The Adam15 E>A knockin mice carry a point mutation that inactivates the catalytically active zinc-dependent metalloprotease domain resulting reduced tumor development in a heterotopic tumor injection model.
Carl P Blobel, Hospital for Special Surgery-Weill Med
Adam15 or a disintegrin and metallopeptidase domain 15 (metargidin) encodes a membrane-anchored metalloproteinase. Members of the ADAM family are involved in pathological neovascularization and are associated with cancer, atherosclerosis, RA and osteoarthritis. The Adam15 E>A knockin allele inactivates the catalytically active zinc-dependent metalloprotease domain. Mice homozygous for the mutation are viable and fertile. When injected heterotopically with melanoma cells, Adam15 E>A mice form fewer and smaller tumors than wild-type mice. This strain may be useful for studying the catalytic domain in Adam15 and tumor development.

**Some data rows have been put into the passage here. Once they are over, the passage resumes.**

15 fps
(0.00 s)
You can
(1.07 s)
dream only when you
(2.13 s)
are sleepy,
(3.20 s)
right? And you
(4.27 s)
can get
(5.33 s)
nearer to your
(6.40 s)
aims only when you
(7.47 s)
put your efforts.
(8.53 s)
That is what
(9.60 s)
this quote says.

The targeting vector was designed to insert an E>A point mutation into exon 11 by site-directed mutagenesis. An FRT-flanked neomycin cassette was inserted downstream of exon 11. The mutation results in an A to C change at nucleotide 6829 altering the corresponding amino acid from glutamate to alanine.

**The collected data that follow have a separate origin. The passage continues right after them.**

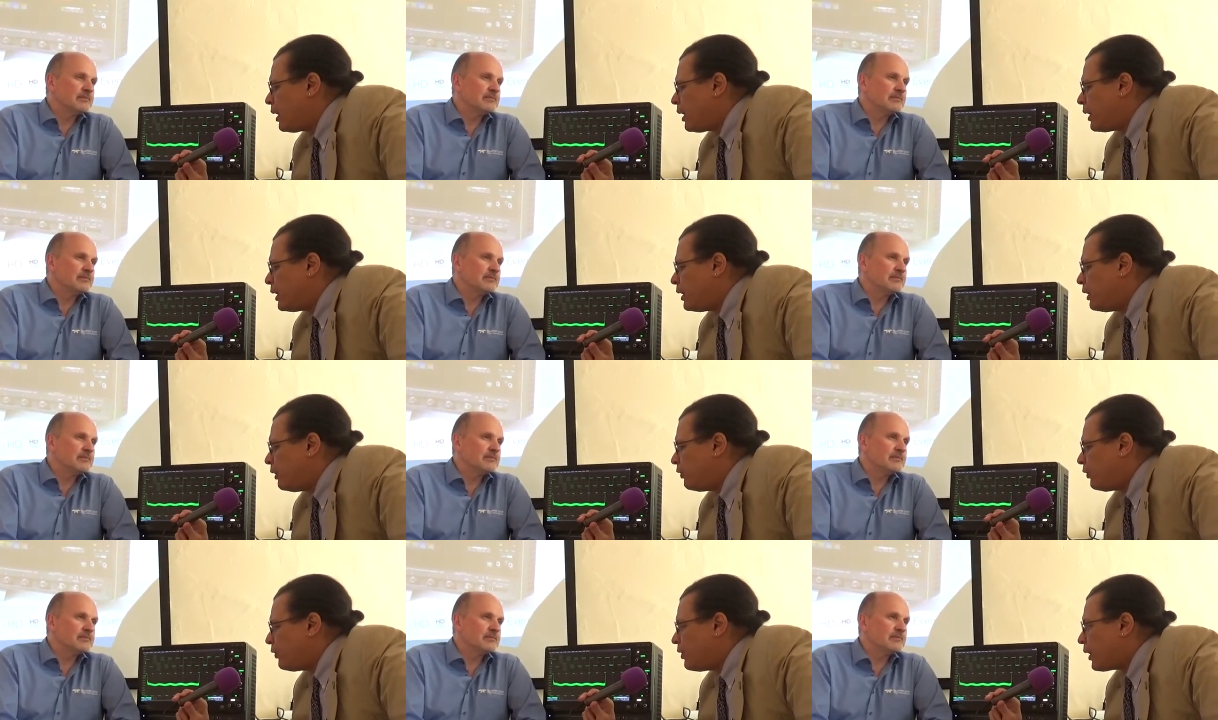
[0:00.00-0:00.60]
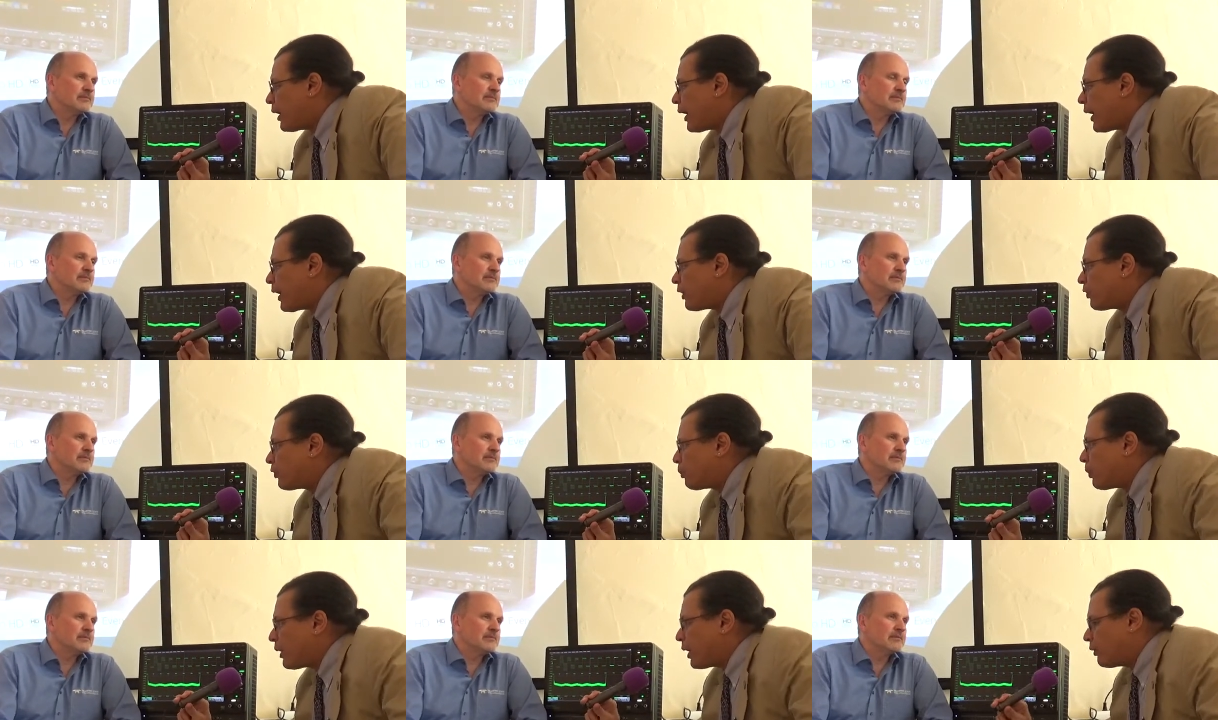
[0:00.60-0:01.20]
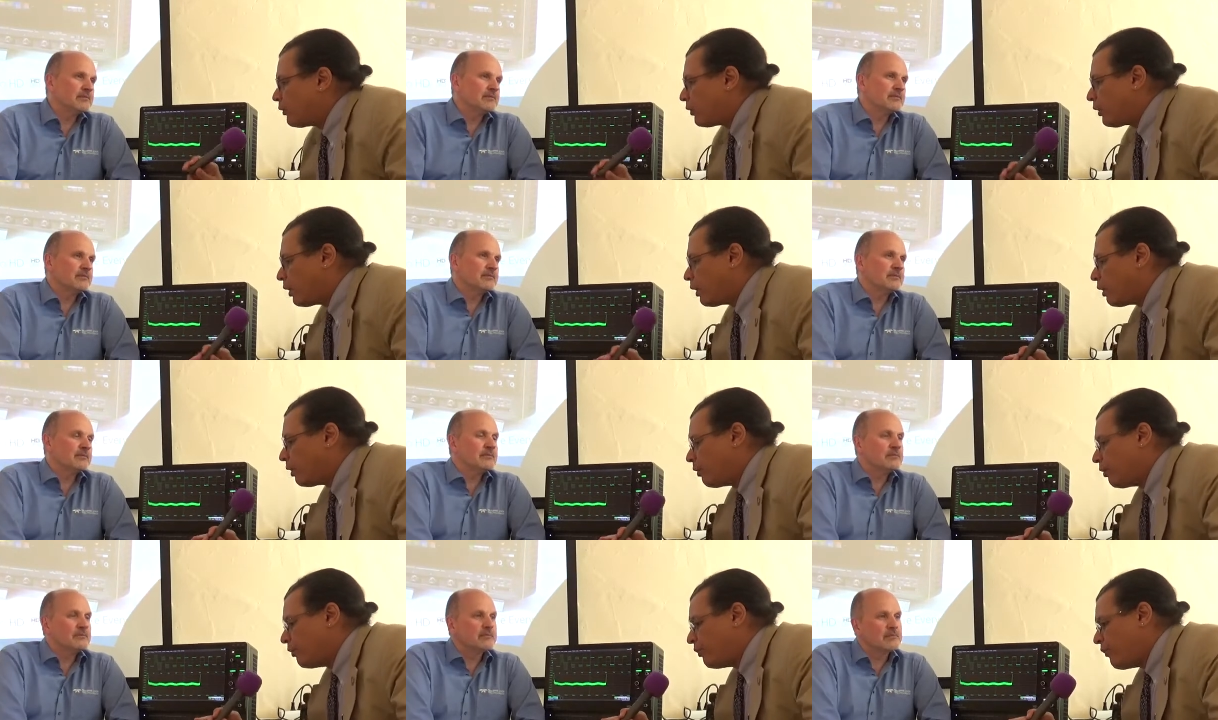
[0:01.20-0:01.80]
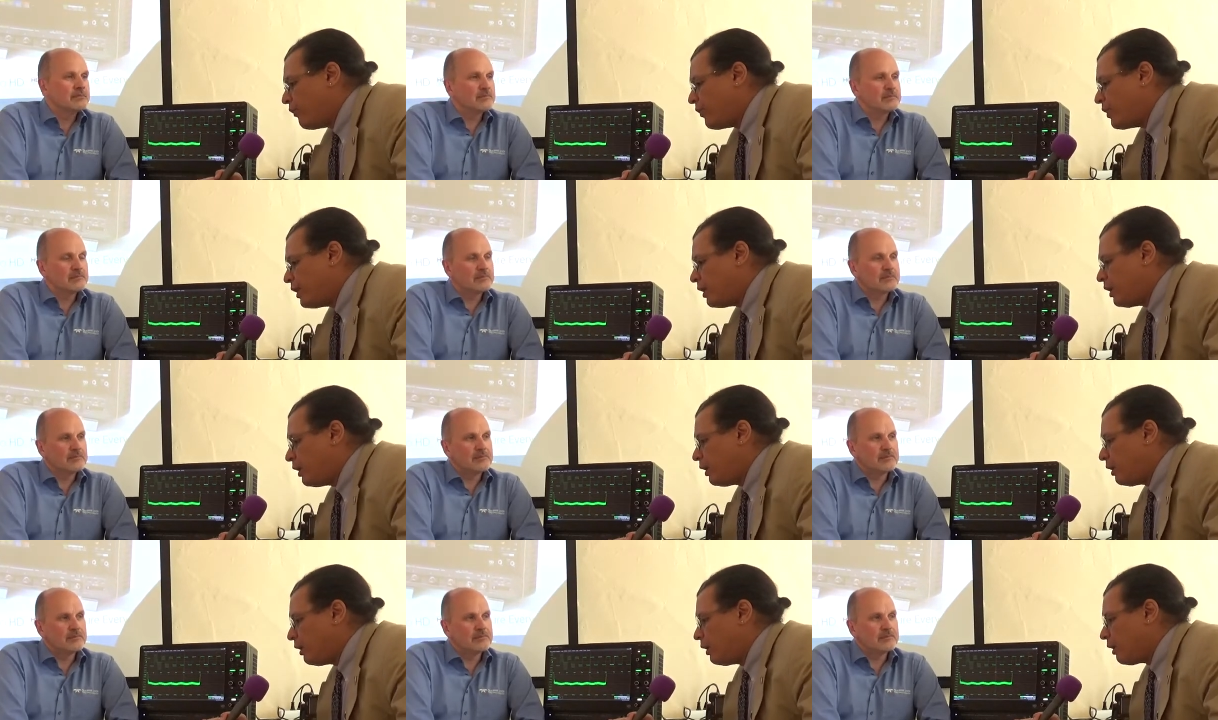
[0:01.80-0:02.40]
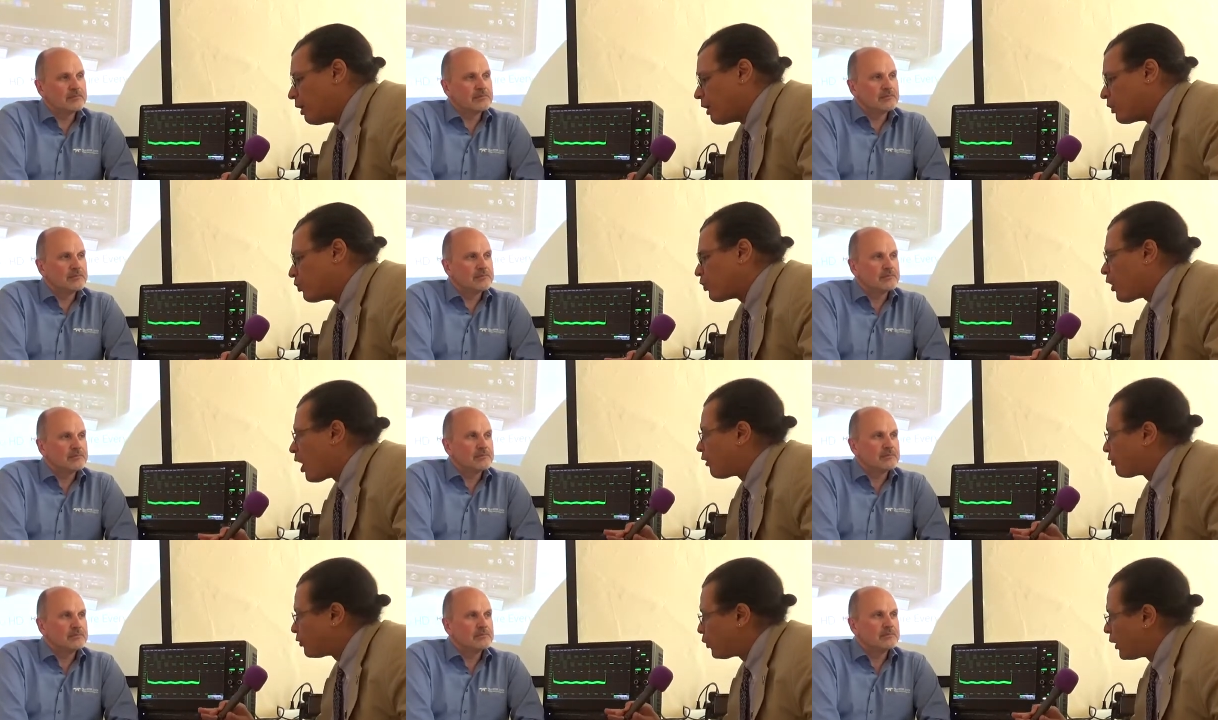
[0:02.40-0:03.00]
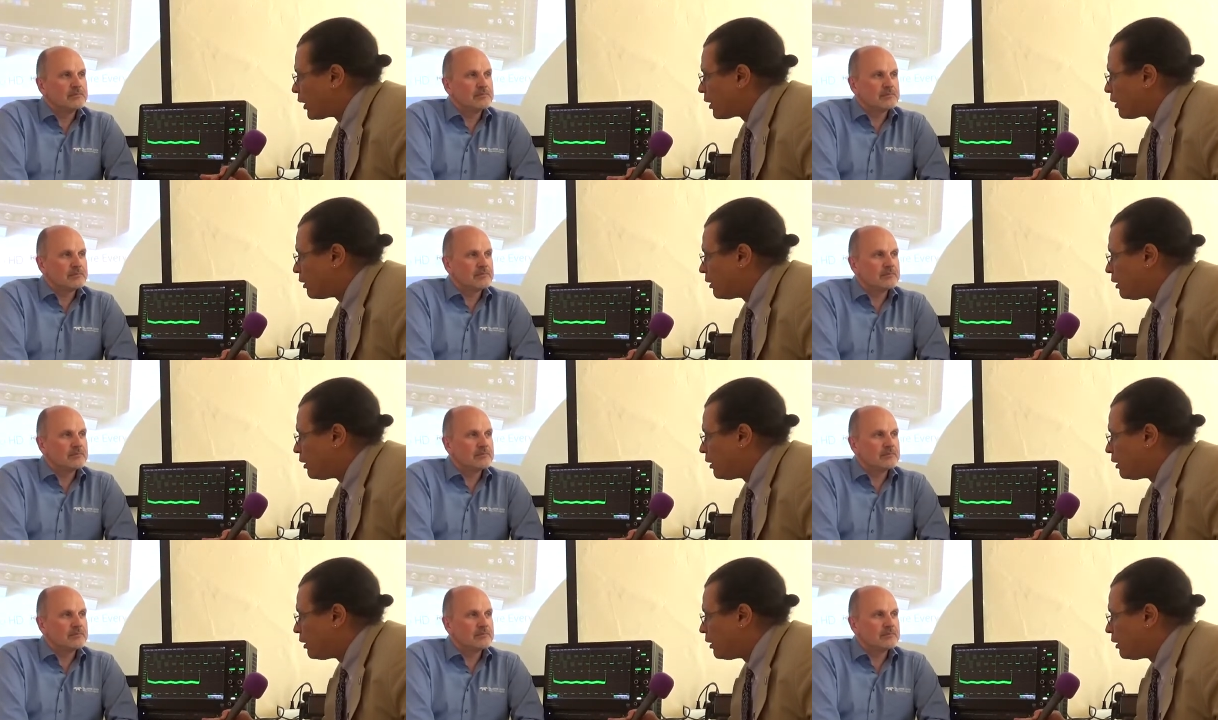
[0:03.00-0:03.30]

Speaker 1: is the aspect of the software.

The construct was electroporated into unspecified embryonic stem (ES) cells derived from 129P2/OlaHsd mice. Correctly targeted ES cells were injected into recipient blastocysts. The resulting chimeric animals were crossed to C57BL/6J females. Mice were crossed to B6;SJL-Tg(ACTFLPe)9205Dym/J to remove the neomycin cassette. Heterozygous mice were mated and offspring crossed to mixed C57BL/6 and 129/SvJ mice for several generations. Upon arrival, mice were bred to C57BL/6J for at least 1 generation to establish the colony.
|Allele Name||targeted mutation 2.1, Carl P Blobel|
|Allele Type||Targeted (Not Applicable)|
|Gene Symbol and Name||Adam15, a disintegrin and metallopeptidase domain 15 (metargidin)|
|Strain of Origin||129P2/OlaHsd|
|Molecular Note||The targeting vector is designed to insert a E to A point mutation into the catalytic domain (exon 11) by site-directed mutagenesis. An FRT-flanked neomycin cassette is inserted downstream of exon 11. The mutation results in a A to C change at nucleotide 6829 altering the corresponding amino acid from glutamate to alanine. Flp-mediated recombination removed the FRT-flanked neo cassette.|
While maintaining a live colony, these mice are bred as homoygotes.
When using the Adam15 E>A mouse strain in a publication, please cite the originating article(s) and include MMRRC stock #37639 in your Materials and Methods section.